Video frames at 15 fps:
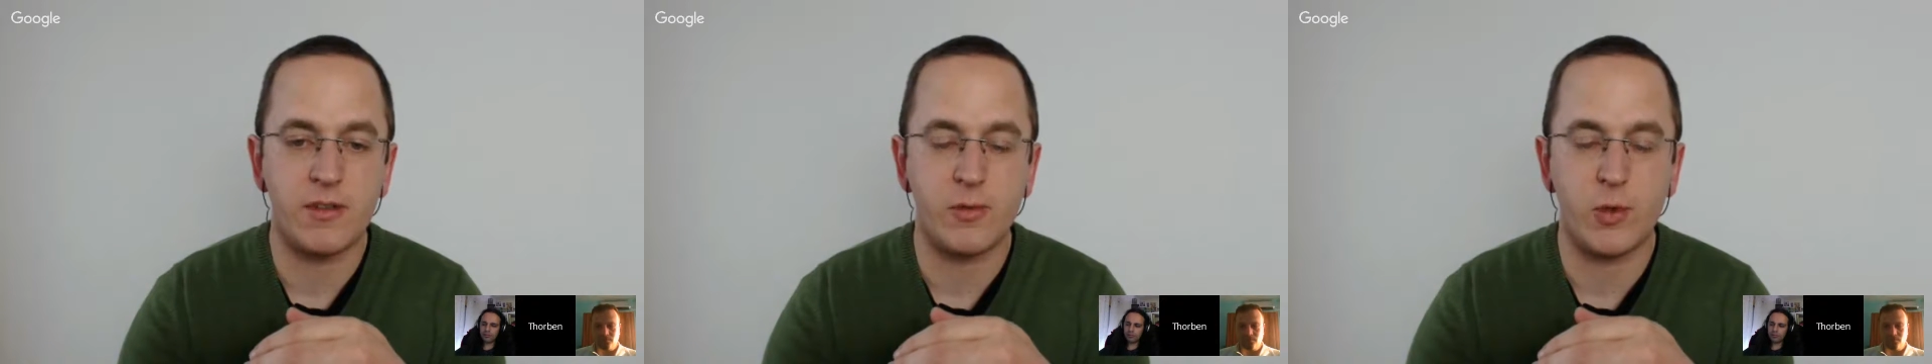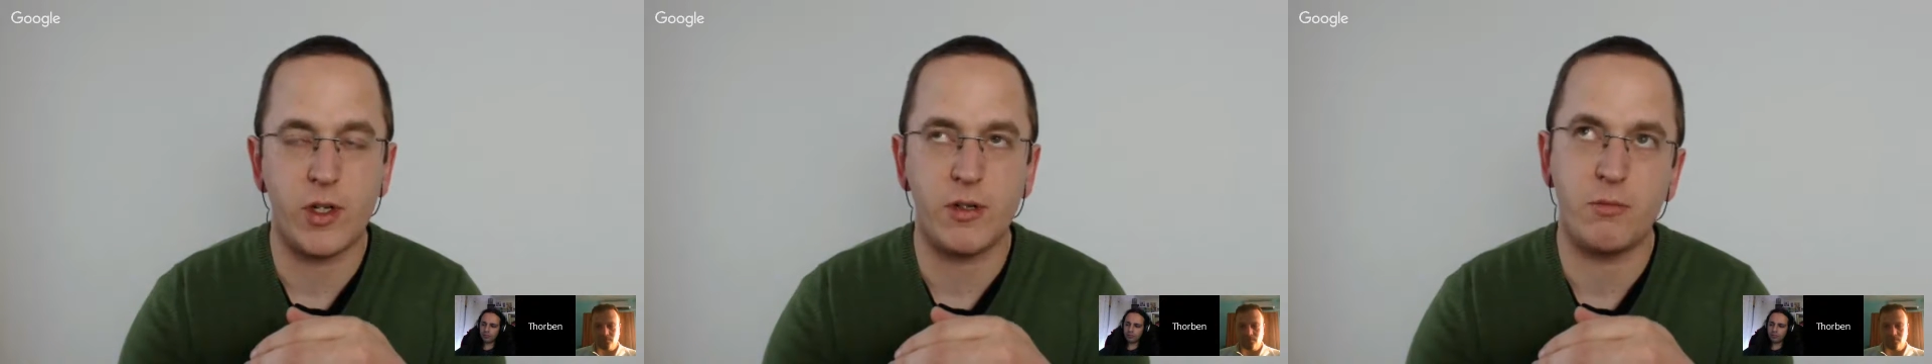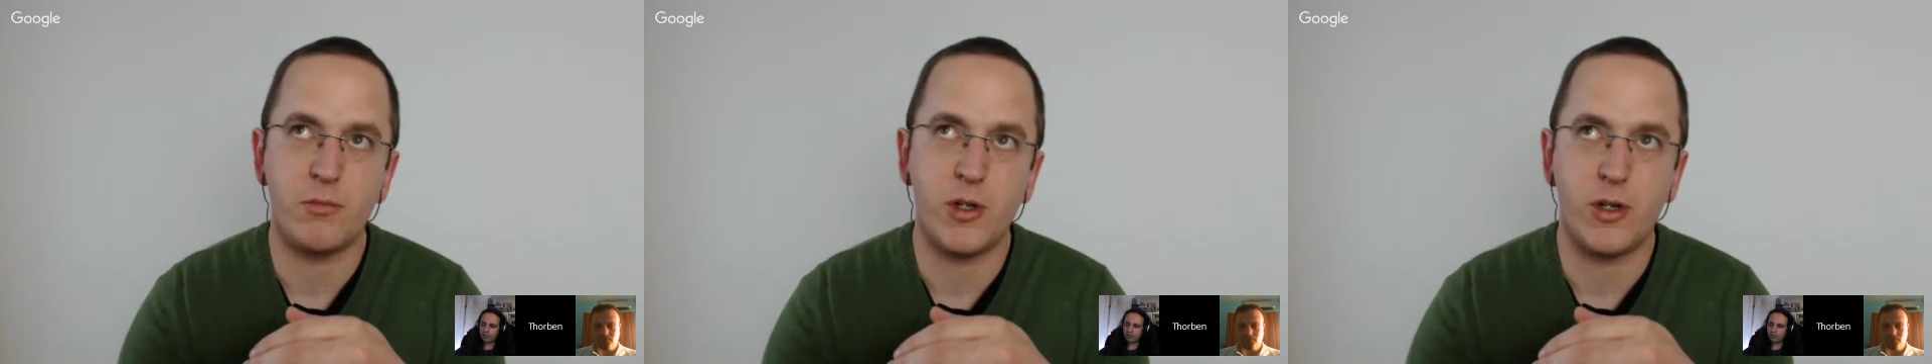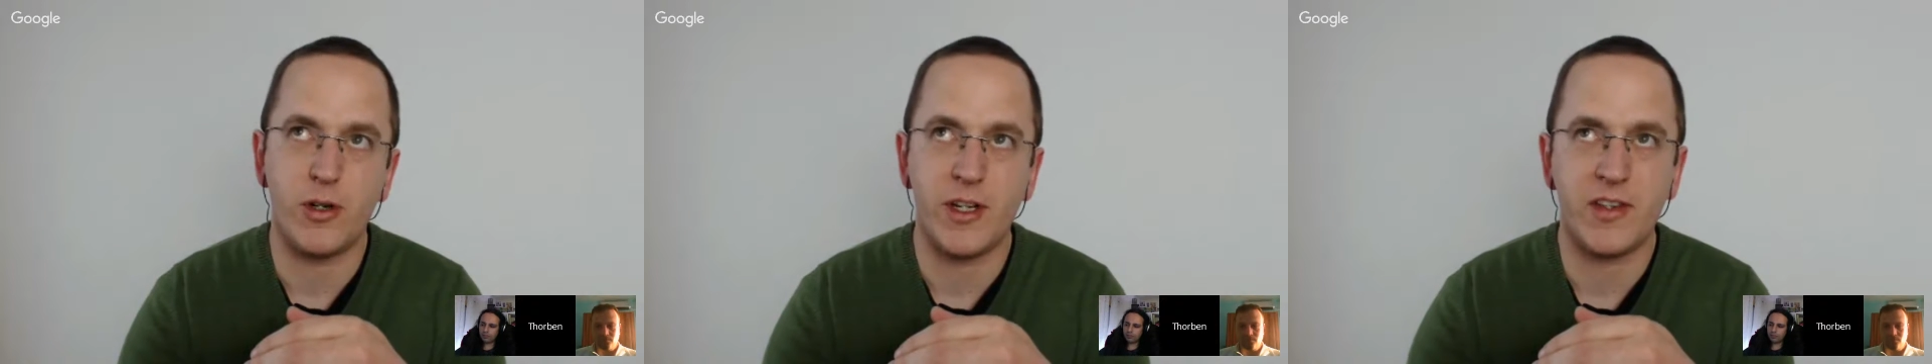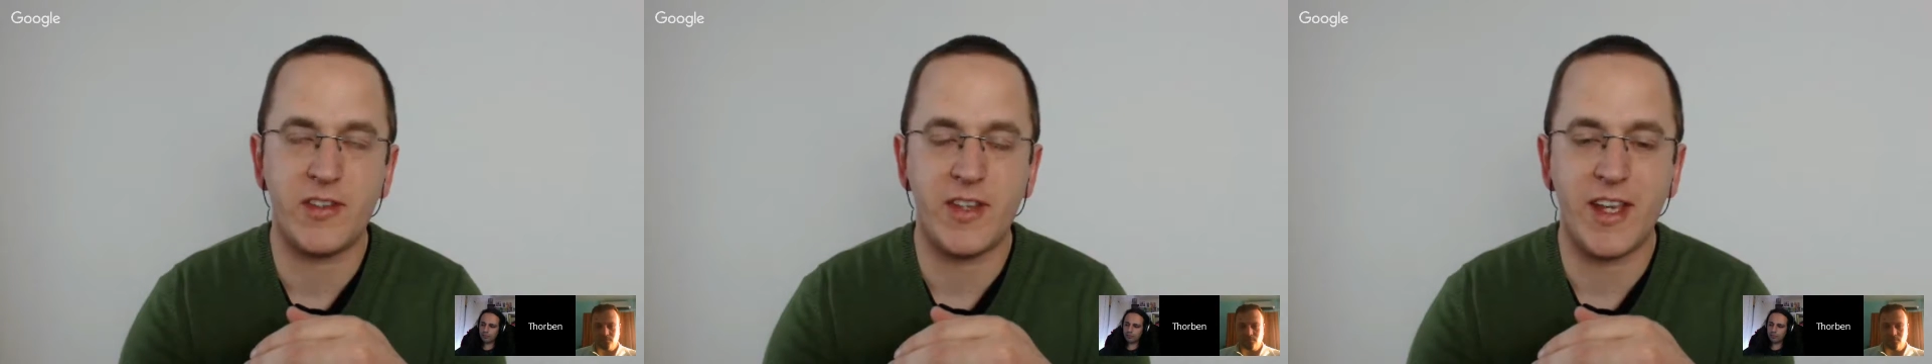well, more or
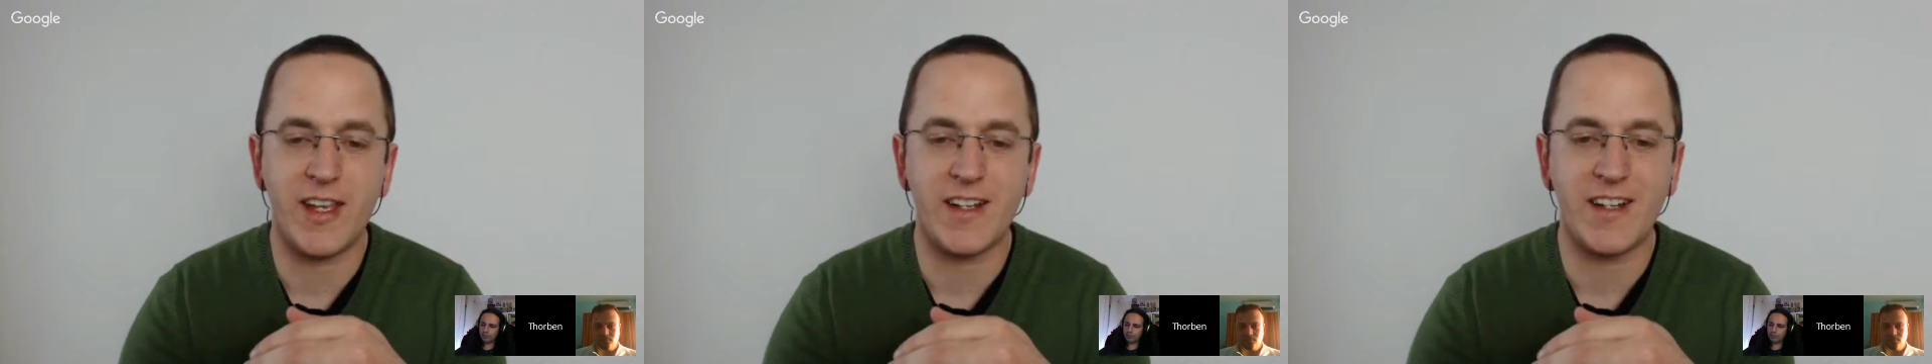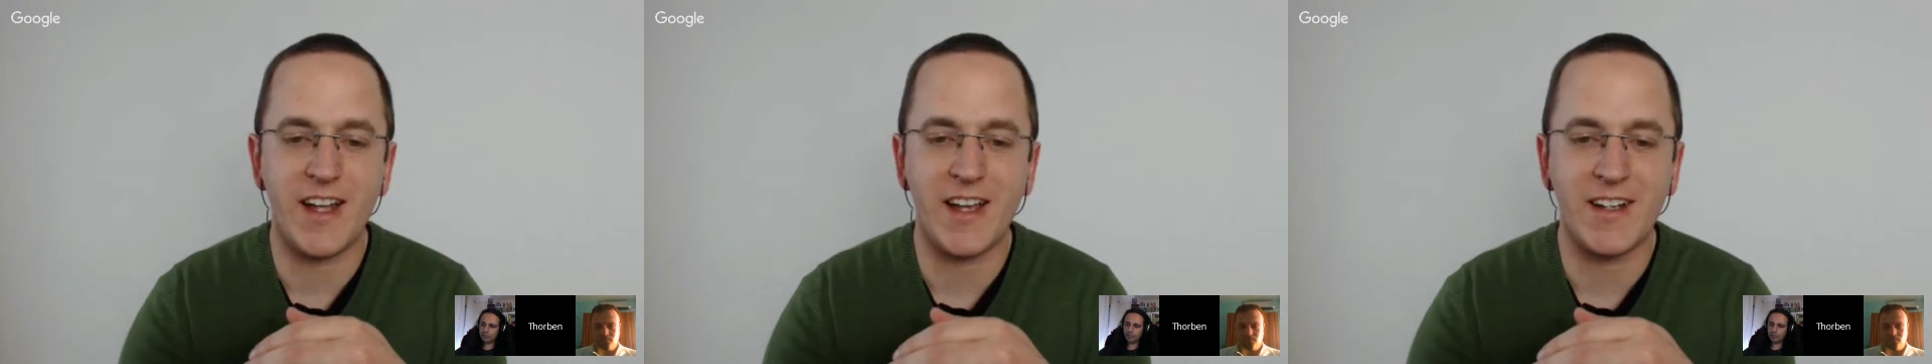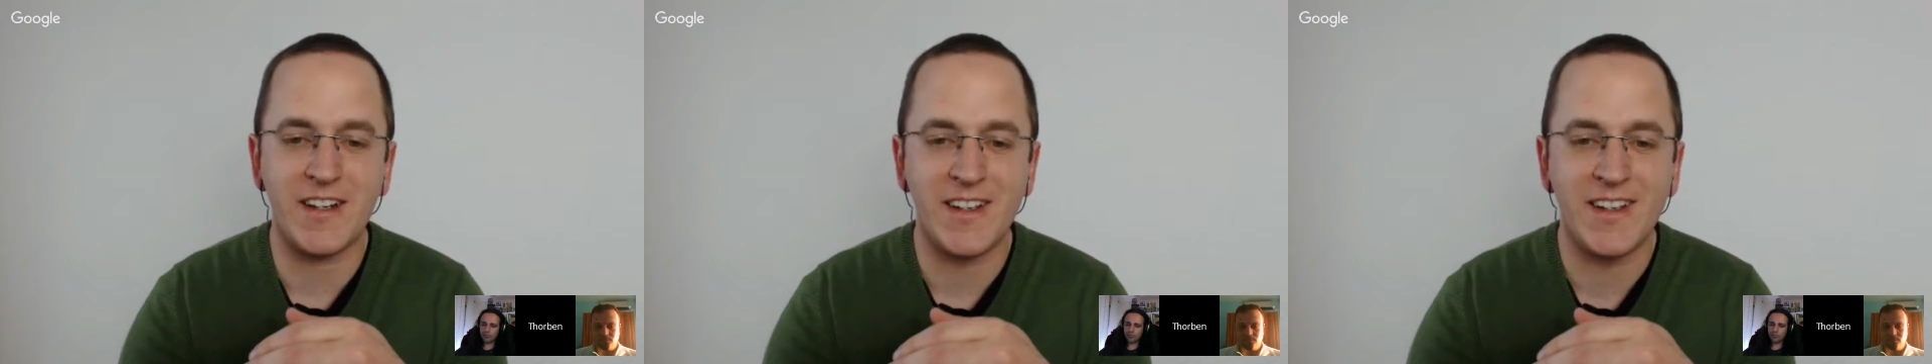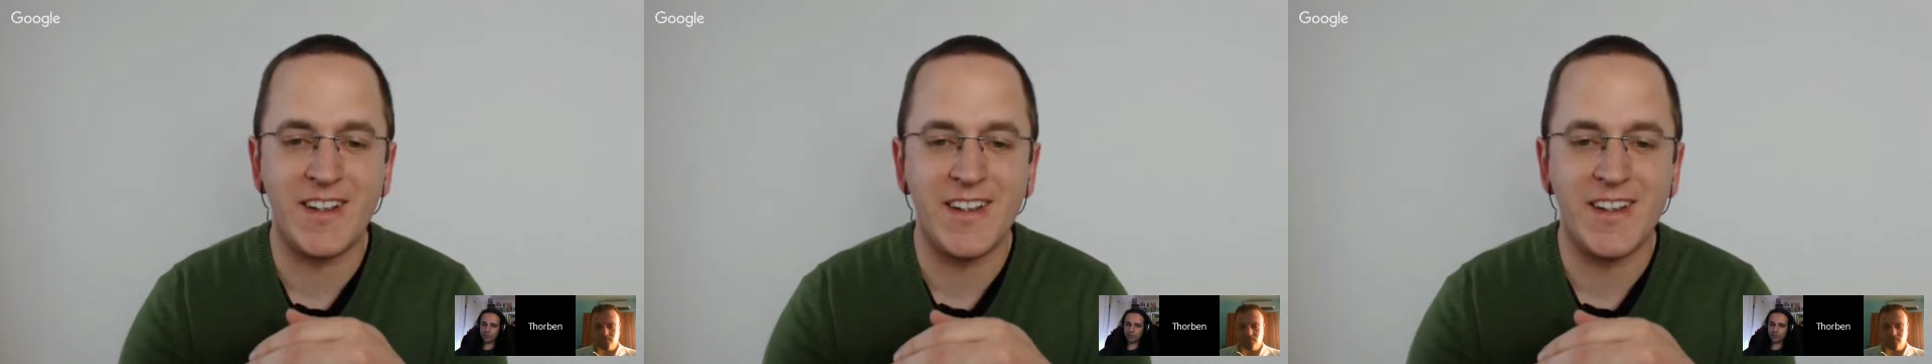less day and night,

· · · · · · ·

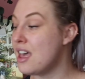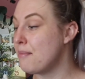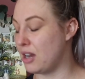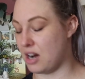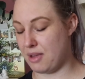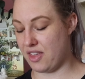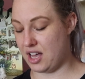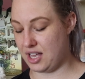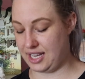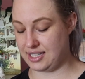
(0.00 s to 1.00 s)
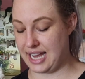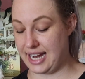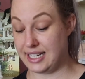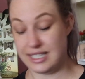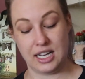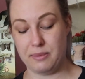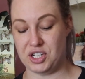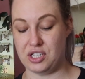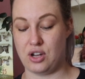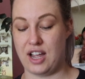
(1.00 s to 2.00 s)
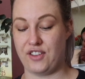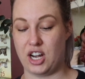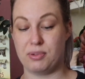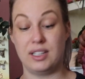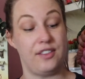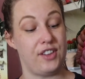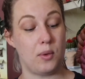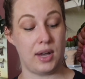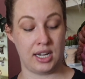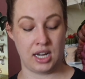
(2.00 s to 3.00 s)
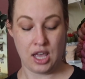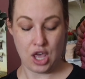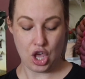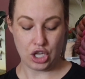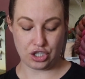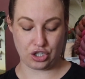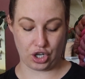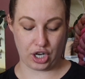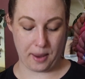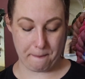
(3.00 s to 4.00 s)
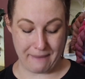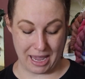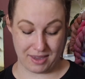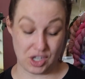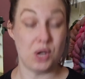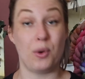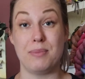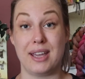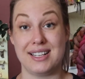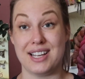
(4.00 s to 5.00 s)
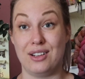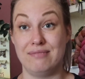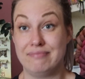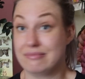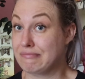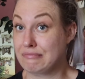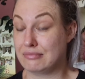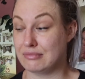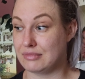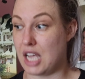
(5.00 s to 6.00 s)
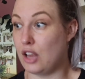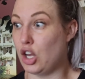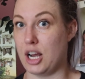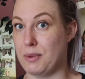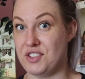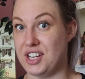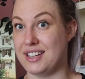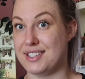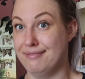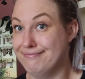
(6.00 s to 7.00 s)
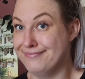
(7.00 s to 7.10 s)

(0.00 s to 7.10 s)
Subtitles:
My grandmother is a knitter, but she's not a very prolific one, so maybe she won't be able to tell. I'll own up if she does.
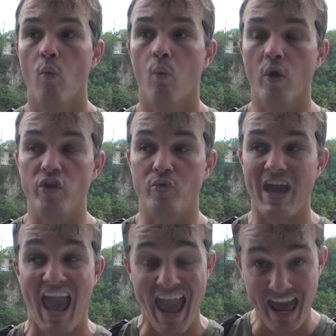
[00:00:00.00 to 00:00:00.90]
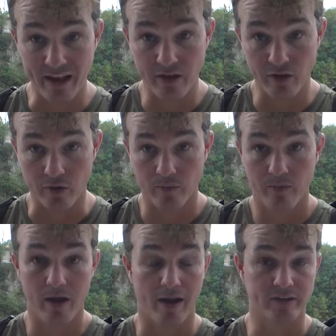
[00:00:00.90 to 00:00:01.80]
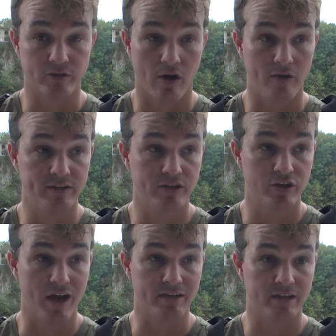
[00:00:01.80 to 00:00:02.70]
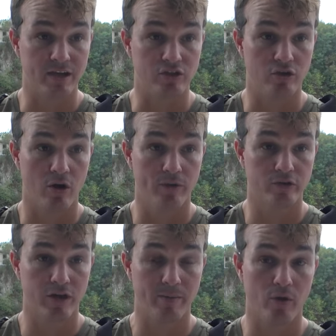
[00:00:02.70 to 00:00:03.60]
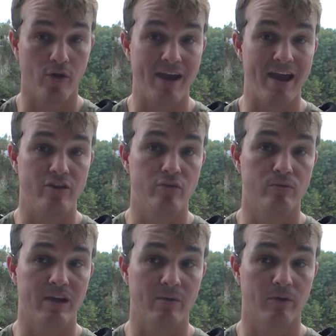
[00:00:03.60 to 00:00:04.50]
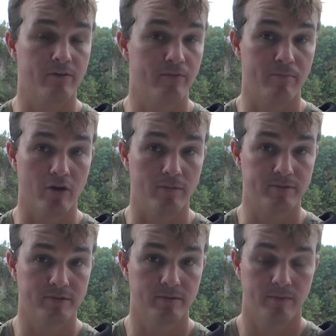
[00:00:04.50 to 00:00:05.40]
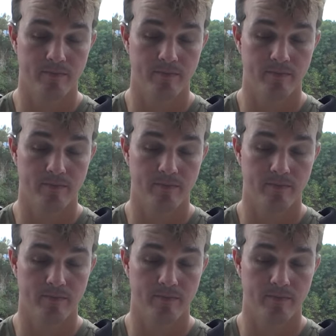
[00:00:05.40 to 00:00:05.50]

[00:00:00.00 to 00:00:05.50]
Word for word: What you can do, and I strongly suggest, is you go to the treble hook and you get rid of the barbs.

· · · · · · ·

▶ **WHAT THIS TASK INVOLVES**: Return exactly the stretch above whose first line contains "(6.00 s to 7.00 s)" and whose last line contains "Word for word: What", and nothing outside it. The pictures should not appear.

▶ **SOLUTION TO THE EXERCISE**:
(6.00 s to 7.00 s)
(7.00 s to 7.10 s)

(0.00 s to 7.10 s)
Subtitles:
My grandmother is a knitter, but she's not a very prolific one, so maybe she won't be able to tell. I'll own up if she does.
[00:00:00.00 to 00:00:00.90]
[00:00:00.90 to 00:00:01.80]
[00:00:01.80 to 00:00:02.70]
[00:00:02.70 to 00:00:03.60]
[00:00:03.60 to 00:00:04.50]
[00:00:04.50 to 00:00:05.40]
[00:00:05.40 to 00:00:05.50]

[00:00:00.00 to 00:00:05.50]
Word for word: What you can do, and I strongly suggest, is you go to the treble hook and you get rid of the barbs.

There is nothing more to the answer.